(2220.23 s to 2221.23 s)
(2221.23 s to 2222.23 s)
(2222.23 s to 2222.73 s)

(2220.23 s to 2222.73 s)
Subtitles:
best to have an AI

■ What is needed: Would you set down every entry again, exactly?

■ Written answer:
(2220.23 s to 2221.23 s)
(2221.23 s to 2222.23 s)
(2222.23 s to 2222.73 s)

(2220.23 s to 2222.73 s)
Subtitles:
best to have an AI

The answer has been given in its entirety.